Problem statement
Word for word, please restate the lines from the beginning of the data through the line in which "[11:49.40-11:49.60]" appears.
Source data Block Start
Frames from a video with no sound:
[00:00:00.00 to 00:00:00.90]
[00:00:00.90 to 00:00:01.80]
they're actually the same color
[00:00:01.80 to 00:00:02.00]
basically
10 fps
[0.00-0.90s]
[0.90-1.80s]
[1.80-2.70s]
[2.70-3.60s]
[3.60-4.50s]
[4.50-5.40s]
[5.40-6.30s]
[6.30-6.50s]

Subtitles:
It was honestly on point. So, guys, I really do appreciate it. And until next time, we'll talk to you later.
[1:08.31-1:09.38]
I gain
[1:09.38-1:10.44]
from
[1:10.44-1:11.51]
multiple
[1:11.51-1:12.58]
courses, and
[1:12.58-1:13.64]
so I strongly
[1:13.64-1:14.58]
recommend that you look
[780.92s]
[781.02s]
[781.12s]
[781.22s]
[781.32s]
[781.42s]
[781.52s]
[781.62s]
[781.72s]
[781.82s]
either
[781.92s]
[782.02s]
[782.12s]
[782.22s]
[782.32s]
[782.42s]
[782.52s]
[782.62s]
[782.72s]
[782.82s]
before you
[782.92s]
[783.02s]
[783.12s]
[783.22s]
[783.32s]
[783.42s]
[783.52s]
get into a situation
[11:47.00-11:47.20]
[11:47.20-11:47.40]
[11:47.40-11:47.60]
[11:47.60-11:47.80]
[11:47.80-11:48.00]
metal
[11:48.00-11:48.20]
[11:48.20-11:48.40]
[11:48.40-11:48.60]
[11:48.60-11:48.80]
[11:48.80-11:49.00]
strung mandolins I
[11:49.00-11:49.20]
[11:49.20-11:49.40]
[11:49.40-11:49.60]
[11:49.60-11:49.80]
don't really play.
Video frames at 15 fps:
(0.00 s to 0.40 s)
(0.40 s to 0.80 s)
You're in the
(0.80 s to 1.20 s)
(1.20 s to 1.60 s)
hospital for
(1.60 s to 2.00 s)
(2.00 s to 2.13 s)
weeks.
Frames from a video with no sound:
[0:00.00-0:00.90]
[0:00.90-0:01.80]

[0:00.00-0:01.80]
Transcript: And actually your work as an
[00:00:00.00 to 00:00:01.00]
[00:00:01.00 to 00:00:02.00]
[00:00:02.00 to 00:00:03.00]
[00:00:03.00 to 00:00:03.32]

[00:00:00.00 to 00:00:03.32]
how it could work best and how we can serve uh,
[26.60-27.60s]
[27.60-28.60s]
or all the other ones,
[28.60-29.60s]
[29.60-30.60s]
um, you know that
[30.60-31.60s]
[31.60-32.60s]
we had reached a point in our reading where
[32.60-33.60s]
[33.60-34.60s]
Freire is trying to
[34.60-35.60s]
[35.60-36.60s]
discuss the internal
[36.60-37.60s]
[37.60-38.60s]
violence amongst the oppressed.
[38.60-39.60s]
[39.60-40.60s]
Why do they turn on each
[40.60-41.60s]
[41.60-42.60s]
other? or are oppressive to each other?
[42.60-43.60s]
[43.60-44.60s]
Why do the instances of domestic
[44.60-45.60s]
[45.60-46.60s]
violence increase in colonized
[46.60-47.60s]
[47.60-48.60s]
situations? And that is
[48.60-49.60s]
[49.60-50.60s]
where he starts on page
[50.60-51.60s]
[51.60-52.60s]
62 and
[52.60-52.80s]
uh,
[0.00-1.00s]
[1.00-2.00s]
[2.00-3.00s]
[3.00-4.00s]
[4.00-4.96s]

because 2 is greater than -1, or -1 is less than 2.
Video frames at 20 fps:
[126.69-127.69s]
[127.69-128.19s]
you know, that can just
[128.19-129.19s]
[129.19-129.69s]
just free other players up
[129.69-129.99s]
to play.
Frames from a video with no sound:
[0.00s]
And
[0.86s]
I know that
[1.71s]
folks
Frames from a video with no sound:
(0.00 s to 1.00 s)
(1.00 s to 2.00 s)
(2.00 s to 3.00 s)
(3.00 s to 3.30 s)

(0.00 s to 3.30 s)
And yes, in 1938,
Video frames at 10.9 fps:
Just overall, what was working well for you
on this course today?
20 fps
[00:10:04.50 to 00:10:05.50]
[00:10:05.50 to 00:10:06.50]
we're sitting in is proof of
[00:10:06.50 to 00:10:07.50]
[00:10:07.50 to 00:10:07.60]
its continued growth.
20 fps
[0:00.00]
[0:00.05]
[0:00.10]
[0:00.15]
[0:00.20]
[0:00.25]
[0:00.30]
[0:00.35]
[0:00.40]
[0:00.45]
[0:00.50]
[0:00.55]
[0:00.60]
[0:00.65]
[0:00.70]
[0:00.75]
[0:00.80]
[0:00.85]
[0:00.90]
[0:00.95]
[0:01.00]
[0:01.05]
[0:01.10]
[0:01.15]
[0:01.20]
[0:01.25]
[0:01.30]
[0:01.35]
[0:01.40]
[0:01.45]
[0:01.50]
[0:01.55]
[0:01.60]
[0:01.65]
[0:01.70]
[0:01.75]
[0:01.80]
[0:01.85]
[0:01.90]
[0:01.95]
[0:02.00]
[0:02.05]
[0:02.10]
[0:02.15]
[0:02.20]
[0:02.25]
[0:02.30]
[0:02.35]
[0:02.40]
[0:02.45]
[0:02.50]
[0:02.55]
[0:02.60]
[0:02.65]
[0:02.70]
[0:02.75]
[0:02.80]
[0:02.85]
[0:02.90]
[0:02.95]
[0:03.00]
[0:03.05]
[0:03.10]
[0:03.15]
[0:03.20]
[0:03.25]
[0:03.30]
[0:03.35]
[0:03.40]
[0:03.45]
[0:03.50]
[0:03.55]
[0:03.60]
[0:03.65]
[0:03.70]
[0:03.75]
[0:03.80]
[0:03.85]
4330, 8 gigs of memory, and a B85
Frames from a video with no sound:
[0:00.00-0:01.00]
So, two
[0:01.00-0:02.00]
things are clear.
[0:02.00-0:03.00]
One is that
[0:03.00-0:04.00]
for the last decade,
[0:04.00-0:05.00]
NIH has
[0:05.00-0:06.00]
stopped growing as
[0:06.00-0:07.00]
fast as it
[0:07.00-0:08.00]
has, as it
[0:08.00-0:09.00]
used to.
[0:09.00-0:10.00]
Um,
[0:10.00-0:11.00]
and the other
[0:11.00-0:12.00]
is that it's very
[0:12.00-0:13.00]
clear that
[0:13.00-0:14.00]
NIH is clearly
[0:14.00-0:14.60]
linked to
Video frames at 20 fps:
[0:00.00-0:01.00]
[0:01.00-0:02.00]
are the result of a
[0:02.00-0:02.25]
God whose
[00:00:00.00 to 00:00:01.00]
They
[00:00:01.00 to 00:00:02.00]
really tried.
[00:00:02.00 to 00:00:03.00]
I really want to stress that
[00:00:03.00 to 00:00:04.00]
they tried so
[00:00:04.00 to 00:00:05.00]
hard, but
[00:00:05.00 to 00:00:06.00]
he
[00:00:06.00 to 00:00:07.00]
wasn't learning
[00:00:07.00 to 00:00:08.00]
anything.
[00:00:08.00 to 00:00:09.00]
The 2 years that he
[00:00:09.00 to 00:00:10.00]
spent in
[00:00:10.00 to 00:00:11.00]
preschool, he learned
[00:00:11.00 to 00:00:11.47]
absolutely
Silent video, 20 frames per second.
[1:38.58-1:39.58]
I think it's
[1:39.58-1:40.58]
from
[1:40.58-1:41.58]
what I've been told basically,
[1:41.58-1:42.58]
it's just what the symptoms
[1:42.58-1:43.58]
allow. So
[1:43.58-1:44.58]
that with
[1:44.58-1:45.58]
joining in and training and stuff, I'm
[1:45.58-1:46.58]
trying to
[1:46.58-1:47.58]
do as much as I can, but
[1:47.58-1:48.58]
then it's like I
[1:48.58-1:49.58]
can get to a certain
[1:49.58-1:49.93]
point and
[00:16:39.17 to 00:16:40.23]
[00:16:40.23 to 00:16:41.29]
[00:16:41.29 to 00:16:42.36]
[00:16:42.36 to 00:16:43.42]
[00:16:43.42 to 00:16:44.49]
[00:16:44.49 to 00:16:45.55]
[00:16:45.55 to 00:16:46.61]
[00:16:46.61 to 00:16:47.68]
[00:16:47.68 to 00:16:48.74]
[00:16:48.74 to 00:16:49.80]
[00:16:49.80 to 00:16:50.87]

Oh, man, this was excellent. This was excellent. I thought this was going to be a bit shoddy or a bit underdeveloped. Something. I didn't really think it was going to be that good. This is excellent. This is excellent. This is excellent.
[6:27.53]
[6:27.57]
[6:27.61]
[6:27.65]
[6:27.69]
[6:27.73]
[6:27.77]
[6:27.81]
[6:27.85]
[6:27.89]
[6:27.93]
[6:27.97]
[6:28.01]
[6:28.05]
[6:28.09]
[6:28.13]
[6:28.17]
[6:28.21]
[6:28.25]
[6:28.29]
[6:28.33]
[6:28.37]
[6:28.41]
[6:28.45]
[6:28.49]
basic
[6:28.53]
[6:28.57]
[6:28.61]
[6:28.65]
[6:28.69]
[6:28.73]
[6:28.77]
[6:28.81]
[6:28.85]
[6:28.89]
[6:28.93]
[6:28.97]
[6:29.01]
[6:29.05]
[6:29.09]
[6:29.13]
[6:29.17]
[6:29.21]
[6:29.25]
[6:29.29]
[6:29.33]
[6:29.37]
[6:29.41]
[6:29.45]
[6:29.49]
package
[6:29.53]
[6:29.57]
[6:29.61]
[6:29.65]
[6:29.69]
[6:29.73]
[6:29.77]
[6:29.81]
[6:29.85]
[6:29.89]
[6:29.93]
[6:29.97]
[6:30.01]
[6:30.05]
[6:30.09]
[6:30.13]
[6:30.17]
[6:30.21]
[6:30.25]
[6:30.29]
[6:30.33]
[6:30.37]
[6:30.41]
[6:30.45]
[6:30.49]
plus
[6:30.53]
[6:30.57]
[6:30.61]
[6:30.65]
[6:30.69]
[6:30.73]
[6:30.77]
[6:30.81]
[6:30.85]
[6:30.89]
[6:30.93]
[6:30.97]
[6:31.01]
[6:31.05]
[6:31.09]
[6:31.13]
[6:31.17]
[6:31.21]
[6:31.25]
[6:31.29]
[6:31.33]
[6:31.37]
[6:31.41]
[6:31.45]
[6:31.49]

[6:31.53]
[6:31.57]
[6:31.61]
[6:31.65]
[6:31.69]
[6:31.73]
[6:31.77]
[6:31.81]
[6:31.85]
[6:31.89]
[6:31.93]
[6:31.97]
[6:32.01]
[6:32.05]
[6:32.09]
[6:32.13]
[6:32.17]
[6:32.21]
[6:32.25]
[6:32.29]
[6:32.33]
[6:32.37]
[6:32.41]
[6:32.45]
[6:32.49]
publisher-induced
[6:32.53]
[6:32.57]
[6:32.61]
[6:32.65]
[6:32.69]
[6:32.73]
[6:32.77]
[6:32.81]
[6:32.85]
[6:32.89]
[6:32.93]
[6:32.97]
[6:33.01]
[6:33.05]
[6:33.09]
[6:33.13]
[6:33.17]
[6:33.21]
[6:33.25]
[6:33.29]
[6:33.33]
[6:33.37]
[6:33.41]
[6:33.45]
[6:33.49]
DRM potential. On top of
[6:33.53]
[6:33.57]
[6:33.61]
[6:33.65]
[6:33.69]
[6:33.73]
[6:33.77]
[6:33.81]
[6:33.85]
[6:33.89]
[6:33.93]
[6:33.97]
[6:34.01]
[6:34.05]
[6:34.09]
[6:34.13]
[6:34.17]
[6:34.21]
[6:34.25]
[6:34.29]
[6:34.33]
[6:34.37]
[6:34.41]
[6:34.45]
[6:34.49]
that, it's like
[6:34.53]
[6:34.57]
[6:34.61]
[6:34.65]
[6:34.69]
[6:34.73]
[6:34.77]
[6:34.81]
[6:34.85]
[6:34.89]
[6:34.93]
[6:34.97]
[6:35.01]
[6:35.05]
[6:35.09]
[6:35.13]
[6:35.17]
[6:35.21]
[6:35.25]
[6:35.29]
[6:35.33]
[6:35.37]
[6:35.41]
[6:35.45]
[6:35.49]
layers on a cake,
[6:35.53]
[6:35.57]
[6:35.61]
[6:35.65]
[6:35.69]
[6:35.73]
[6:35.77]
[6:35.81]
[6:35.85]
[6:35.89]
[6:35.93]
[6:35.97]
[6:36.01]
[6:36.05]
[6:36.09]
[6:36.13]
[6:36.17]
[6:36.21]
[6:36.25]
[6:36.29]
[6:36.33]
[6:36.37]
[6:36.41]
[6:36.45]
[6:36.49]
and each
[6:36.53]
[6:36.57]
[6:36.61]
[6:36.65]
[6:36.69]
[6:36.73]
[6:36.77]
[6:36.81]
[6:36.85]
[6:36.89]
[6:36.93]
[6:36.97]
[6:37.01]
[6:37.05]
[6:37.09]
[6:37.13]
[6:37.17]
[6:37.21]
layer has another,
Source data Block End
Output below
Frames from a video with no sound:
[00:00:00.00 to 00:00:00.90]
[00:00:00.90 to 00:00:01.80]
they're actually the same color
[00:00:01.80 to 00:00:02.00]
basically
10 fps
[0.00-0.90s]
[0.90-1.80s]
[1.80-2.70s]
[2.70-3.60s]
[3.60-4.50s]
[4.50-5.40s]
[5.40-6.30s]
[6.30-6.50s]

Subtitles:
It was honestly on point. So, guys, I really do appreciate it. And until next time, we'll talk to you later.
[1:08.31-1:09.38]
I gain
[1:09.38-1:10.44]
from
[1:10.44-1:11.51]
multiple
[1:11.51-1:12.58]
courses, and
[1:12.58-1:13.64]
so I strongly
[1:13.64-1:14.58]
recommend that you look
[780.92s]
[781.02s]
[781.12s]
[781.22s]
[781.32s]
[781.42s]
[781.52s]
[781.62s]
[781.72s]
[781.82s]
either
[781.92s]
[782.02s]
[782.12s]
[782.22s]
[782.32s]
[782.42s]
[782.52s]
[782.62s]
[782.72s]
[782.82s]
before you
[782.92s]
[783.02s]
[783.12s]
[783.22s]
[783.32s]
[783.42s]
[783.52s]
get into a situation
[11:47.00-11:47.20]
[11:47.20-11:47.40]
[11:47.40-11:47.60]
[11:47.60-11:47.80]
[11:47.80-11:48.00]
metal
[11:48.00-11:48.20]
[11:48.20-11:48.40]
[11:48.40-11:48.60]
[11:48.60-11:48.80]
[11:48.80-11:49.00]
strung mandolins I
[11:49.00-11:49.20]
[11:49.20-11:49.40]
[11:49.40-11:49.60]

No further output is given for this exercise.